---- Records for this task

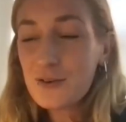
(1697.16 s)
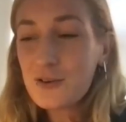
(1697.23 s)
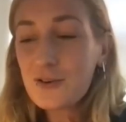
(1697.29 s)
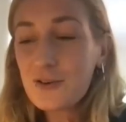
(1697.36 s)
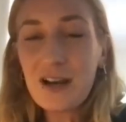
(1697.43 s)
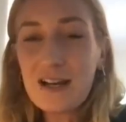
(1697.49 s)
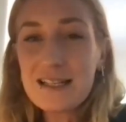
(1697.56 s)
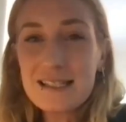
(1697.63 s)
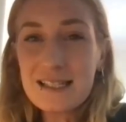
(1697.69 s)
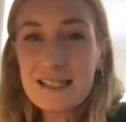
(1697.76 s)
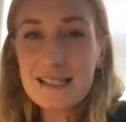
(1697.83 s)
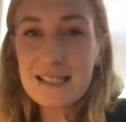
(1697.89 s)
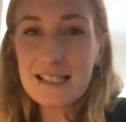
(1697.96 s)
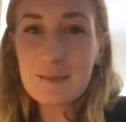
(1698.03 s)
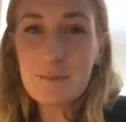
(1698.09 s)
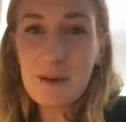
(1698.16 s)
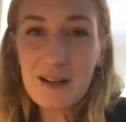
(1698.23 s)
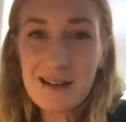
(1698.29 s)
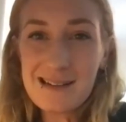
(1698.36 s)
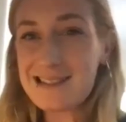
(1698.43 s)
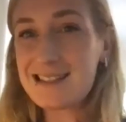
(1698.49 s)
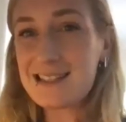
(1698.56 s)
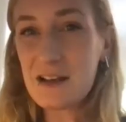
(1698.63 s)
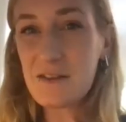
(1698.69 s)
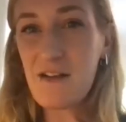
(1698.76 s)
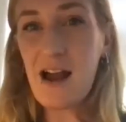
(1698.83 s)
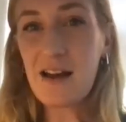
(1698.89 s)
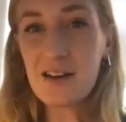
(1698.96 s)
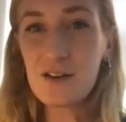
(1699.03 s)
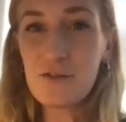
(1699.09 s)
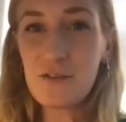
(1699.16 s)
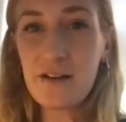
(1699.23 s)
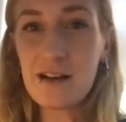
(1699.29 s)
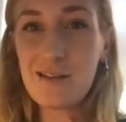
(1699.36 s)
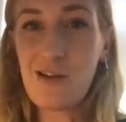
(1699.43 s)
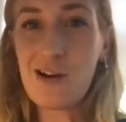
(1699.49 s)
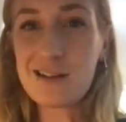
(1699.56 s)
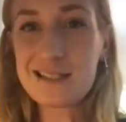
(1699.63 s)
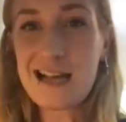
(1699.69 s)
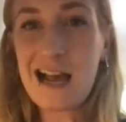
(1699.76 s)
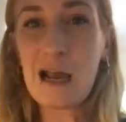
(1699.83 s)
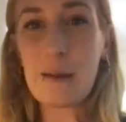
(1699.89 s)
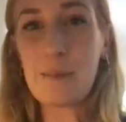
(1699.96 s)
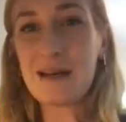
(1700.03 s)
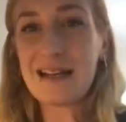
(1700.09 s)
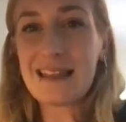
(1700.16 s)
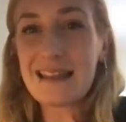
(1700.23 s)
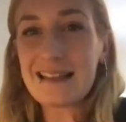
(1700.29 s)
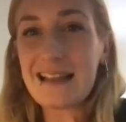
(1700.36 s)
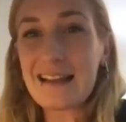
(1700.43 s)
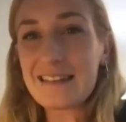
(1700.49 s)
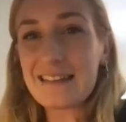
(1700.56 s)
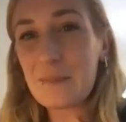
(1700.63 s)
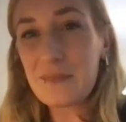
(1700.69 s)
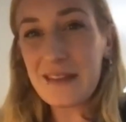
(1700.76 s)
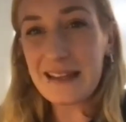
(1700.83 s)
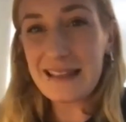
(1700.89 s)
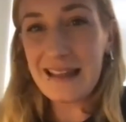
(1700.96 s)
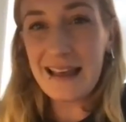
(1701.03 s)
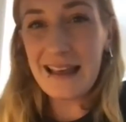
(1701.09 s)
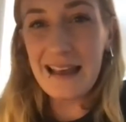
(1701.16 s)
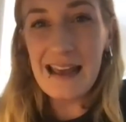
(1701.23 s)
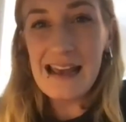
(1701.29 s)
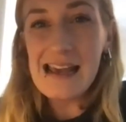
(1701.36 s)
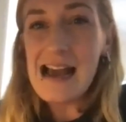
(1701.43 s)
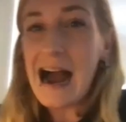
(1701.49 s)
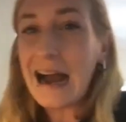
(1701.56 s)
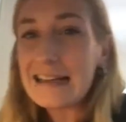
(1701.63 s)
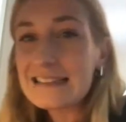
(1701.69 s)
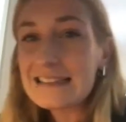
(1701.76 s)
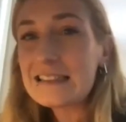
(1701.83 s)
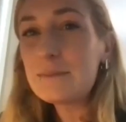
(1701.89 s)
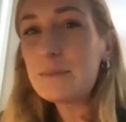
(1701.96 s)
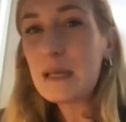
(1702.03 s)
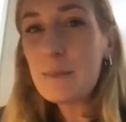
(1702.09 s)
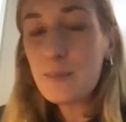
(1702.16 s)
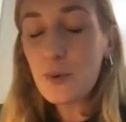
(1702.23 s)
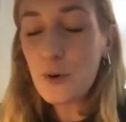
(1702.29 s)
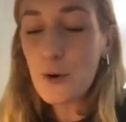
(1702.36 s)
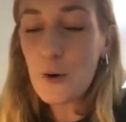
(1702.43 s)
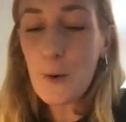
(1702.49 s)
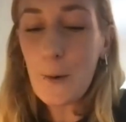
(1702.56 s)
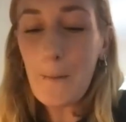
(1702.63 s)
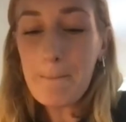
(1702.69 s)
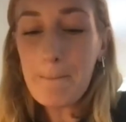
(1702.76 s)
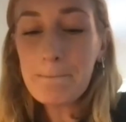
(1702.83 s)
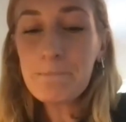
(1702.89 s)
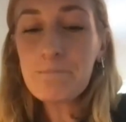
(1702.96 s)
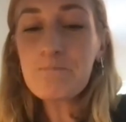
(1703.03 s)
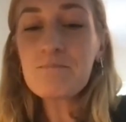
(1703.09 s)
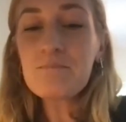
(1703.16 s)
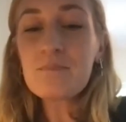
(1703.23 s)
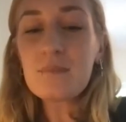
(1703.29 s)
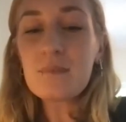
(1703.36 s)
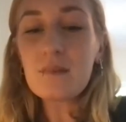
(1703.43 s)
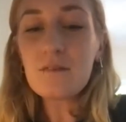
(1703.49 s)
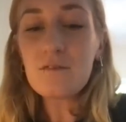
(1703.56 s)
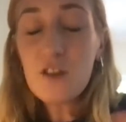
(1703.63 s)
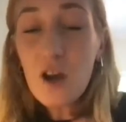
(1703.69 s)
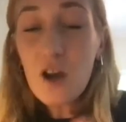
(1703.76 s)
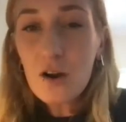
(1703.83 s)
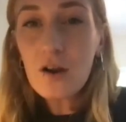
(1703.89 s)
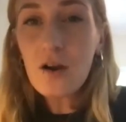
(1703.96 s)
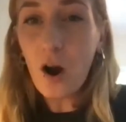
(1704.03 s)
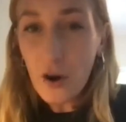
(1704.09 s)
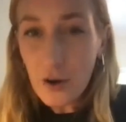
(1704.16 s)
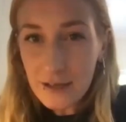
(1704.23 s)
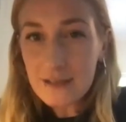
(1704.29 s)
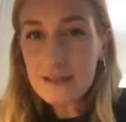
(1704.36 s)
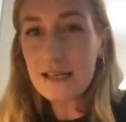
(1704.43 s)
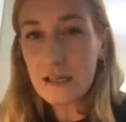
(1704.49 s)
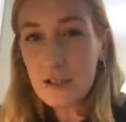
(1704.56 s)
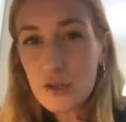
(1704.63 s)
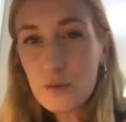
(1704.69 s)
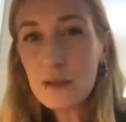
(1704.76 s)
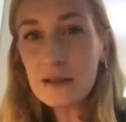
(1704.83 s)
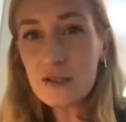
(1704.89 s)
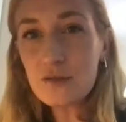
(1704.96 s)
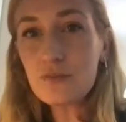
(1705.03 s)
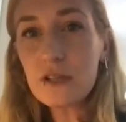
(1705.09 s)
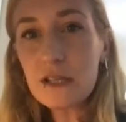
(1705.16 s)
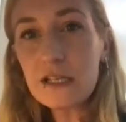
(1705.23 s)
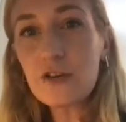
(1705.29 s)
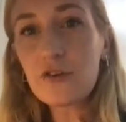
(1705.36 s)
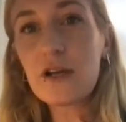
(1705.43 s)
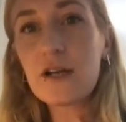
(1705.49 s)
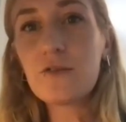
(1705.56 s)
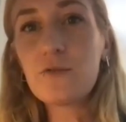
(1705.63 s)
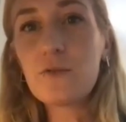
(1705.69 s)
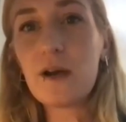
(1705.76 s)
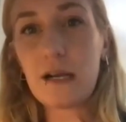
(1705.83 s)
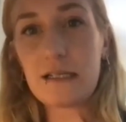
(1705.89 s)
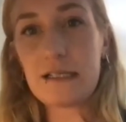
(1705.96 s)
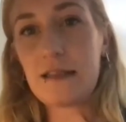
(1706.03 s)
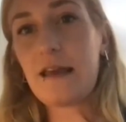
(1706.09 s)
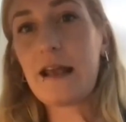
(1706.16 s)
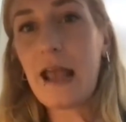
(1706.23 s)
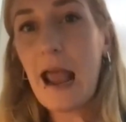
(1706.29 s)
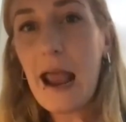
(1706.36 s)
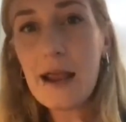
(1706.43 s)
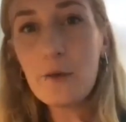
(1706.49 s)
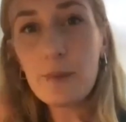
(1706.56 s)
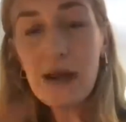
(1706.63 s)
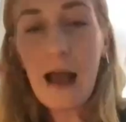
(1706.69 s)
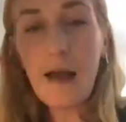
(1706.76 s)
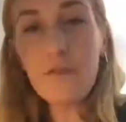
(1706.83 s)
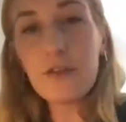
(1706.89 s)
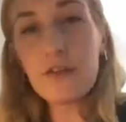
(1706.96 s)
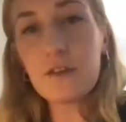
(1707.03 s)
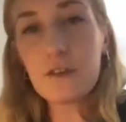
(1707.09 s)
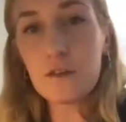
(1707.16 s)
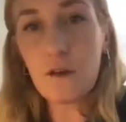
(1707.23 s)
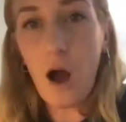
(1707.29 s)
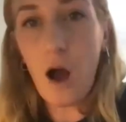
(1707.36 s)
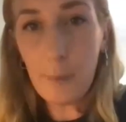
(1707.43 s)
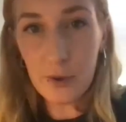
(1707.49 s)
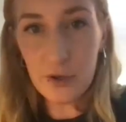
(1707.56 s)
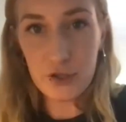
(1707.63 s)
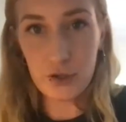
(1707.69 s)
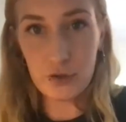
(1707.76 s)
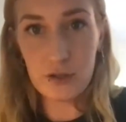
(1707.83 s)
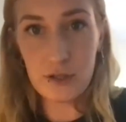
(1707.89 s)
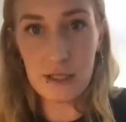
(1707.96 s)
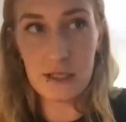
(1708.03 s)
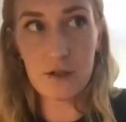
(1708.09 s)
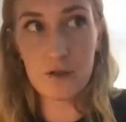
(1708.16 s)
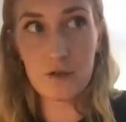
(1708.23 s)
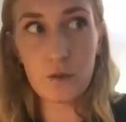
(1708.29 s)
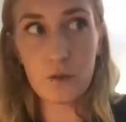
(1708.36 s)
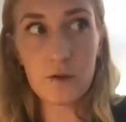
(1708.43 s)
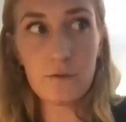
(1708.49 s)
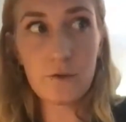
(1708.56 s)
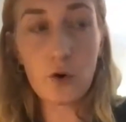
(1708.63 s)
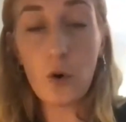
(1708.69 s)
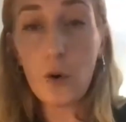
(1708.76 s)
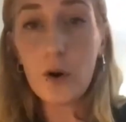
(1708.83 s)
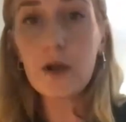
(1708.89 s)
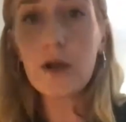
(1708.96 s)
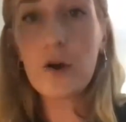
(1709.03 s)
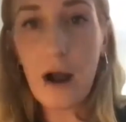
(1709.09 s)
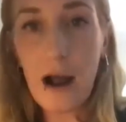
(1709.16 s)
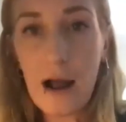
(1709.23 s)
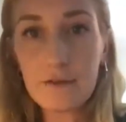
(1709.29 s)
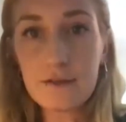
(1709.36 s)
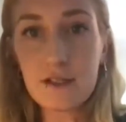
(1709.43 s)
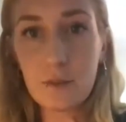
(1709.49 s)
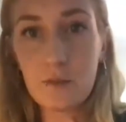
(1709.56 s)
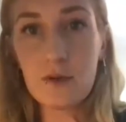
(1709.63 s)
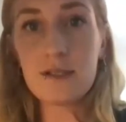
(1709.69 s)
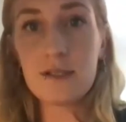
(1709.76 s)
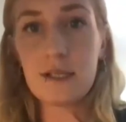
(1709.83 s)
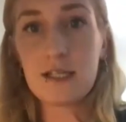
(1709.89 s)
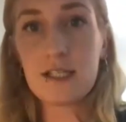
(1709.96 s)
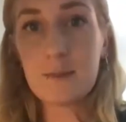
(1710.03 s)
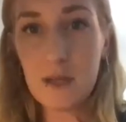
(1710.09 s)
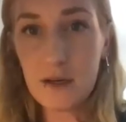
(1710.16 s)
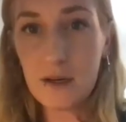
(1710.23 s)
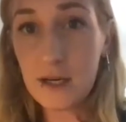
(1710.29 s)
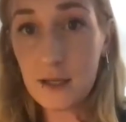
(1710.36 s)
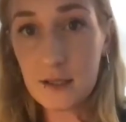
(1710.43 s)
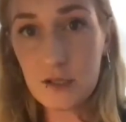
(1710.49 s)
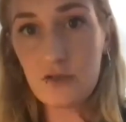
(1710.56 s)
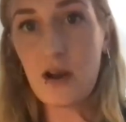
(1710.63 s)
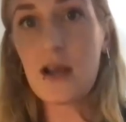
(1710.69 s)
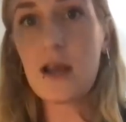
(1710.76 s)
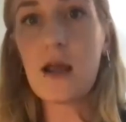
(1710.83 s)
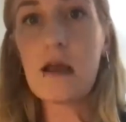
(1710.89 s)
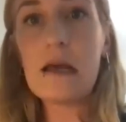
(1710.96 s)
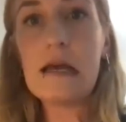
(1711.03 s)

craziest experiences I've had in a very long time. And I think that's something that I see people, VR artists, like doing this really creative work to think, hey, we have this opportunity to sort of choreograph someone's experience, right?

--------

- _Instructions to follow_:
Take the listing and print it again exactly, but without any pictures.

- _Response box_:
(1697.16 s)
(1697.23 s)
(1697.29 s)
(1697.36 s)
(1697.43 s)
(1697.49 s)
(1697.56 s)
(1697.63 s)
(1697.69 s)
(1697.76 s)
(1697.83 s)
(1697.89 s)
(1697.96 s)
(1698.03 s)
(1698.09 s)
(1698.16 s)
(1698.23 s)
(1698.29 s)
(1698.36 s)
(1698.43 s)
(1698.49 s)
(1698.56 s)
(1698.63 s)
(1698.69 s)
(1698.76 s)
(1698.83 s)
(1698.89 s)
(1698.96 s)
(1699.03 s)
(1699.09 s)
(1699.16 s)
(1699.23 s)
(1699.29 s)
(1699.36 s)
(1699.43 s)
(1699.49 s)
(1699.56 s)
(1699.63 s)
(1699.69 s)
(1699.76 s)
(1699.83 s)
(1699.89 s)
(1699.96 s)
(1700.03 s)
(1700.09 s)
(1700.16 s)
(1700.23 s)
(1700.29 s)
(1700.36 s)
(1700.43 s)
(1700.49 s)
(1700.56 s)
(1700.63 s)
(1700.69 s)
(1700.76 s)
(1700.83 s)
(1700.89 s)
(1700.96 s)
(1701.03 s)
(1701.09 s)
(1701.16 s)
(1701.23 s)
(1701.29 s)
(1701.36 s)
(1701.43 s)
(1701.49 s)
(1701.56 s)
(1701.63 s)
(1701.69 s)
(1701.76 s)
(1701.83 s)
(1701.89 s)
(1701.96 s)
(1702.03 s)
(1702.09 s)
(1702.16 s)
(1702.23 s)
(1702.29 s)
(1702.36 s)
(1702.43 s)
(1702.49 s)
(1702.56 s)
(1702.63 s)
(1702.69 s)
(1702.76 s)
(1702.83 s)
(1702.89 s)
(1702.96 s)
(1703.03 s)
(1703.09 s)
(1703.16 s)
(1703.23 s)
(1703.29 s)
(1703.36 s)
(1703.43 s)
(1703.49 s)
(1703.56 s)
(1703.63 s)
(1703.69 s)
(1703.76 s)
(1703.83 s)
(1703.89 s)
(1703.96 s)
(1704.03 s)
(1704.09 s)
(1704.16 s)
(1704.23 s)
(1704.29 s)
(1704.36 s)
(1704.43 s)
(1704.49 s)
(1704.56 s)
(1704.63 s)
(1704.69 s)
(1704.76 s)
(1704.83 s)
(1704.89 s)
(1704.96 s)
(1705.03 s)
(1705.09 s)
(1705.16 s)
(1705.23 s)
(1705.29 s)
(1705.36 s)
(1705.43 s)
(1705.49 s)
(1705.56 s)
(1705.63 s)
(1705.69 s)
(1705.76 s)
(1705.83 s)
(1705.89 s)
(1705.96 s)
(1706.03 s)
(1706.09 s)
(1706.16 s)
(1706.23 s)
(1706.29 s)
(1706.36 s)
(1706.43 s)
(1706.49 s)
(1706.56 s)
(1706.63 s)
(1706.69 s)
(1706.76 s)
(1706.83 s)
(1706.89 s)
(1706.96 s)
(1707.03 s)
(1707.09 s)
(1707.16 s)
(1707.23 s)
(1707.29 s)
(1707.36 s)
(1707.43 s)
(1707.49 s)
(1707.56 s)
(1707.63 s)
(1707.69 s)
(1707.76 s)
(1707.83 s)
(1707.89 s)
(1707.96 s)
(1708.03 s)
(1708.09 s)
(1708.16 s)
(1708.23 s)
(1708.29 s)
(1708.36 s)
(1708.43 s)
(1708.49 s)
(1708.56 s)
(1708.63 s)
(1708.69 s)
(1708.76 s)
(1708.83 s)
(1708.89 s)
(1708.96 s)
(1709.03 s)
(1709.09 s)
(1709.16 s)
(1709.23 s)
(1709.29 s)
(1709.36 s)
(1709.43 s)
(1709.49 s)
(1709.56 s)
(1709.63 s)
(1709.69 s)
(1709.76 s)
(1709.83 s)
(1709.89 s)
(1709.96 s)
(1710.03 s)
(1710.09 s)
(1710.16 s)
(1710.23 s)
(1710.29 s)
(1710.36 s)
(1710.43 s)
(1710.49 s)
(1710.56 s)
(1710.63 s)
(1710.69 s)
(1710.76 s)
(1710.83 s)
(1710.89 s)
(1710.96 s)
(1711.03 s)

craziest experiences I've had in a very long time. And I think that's something that I see people, VR artists, like doing this really creative work to think, hey, we have this opportunity to sort of choreograph someone's experience, right?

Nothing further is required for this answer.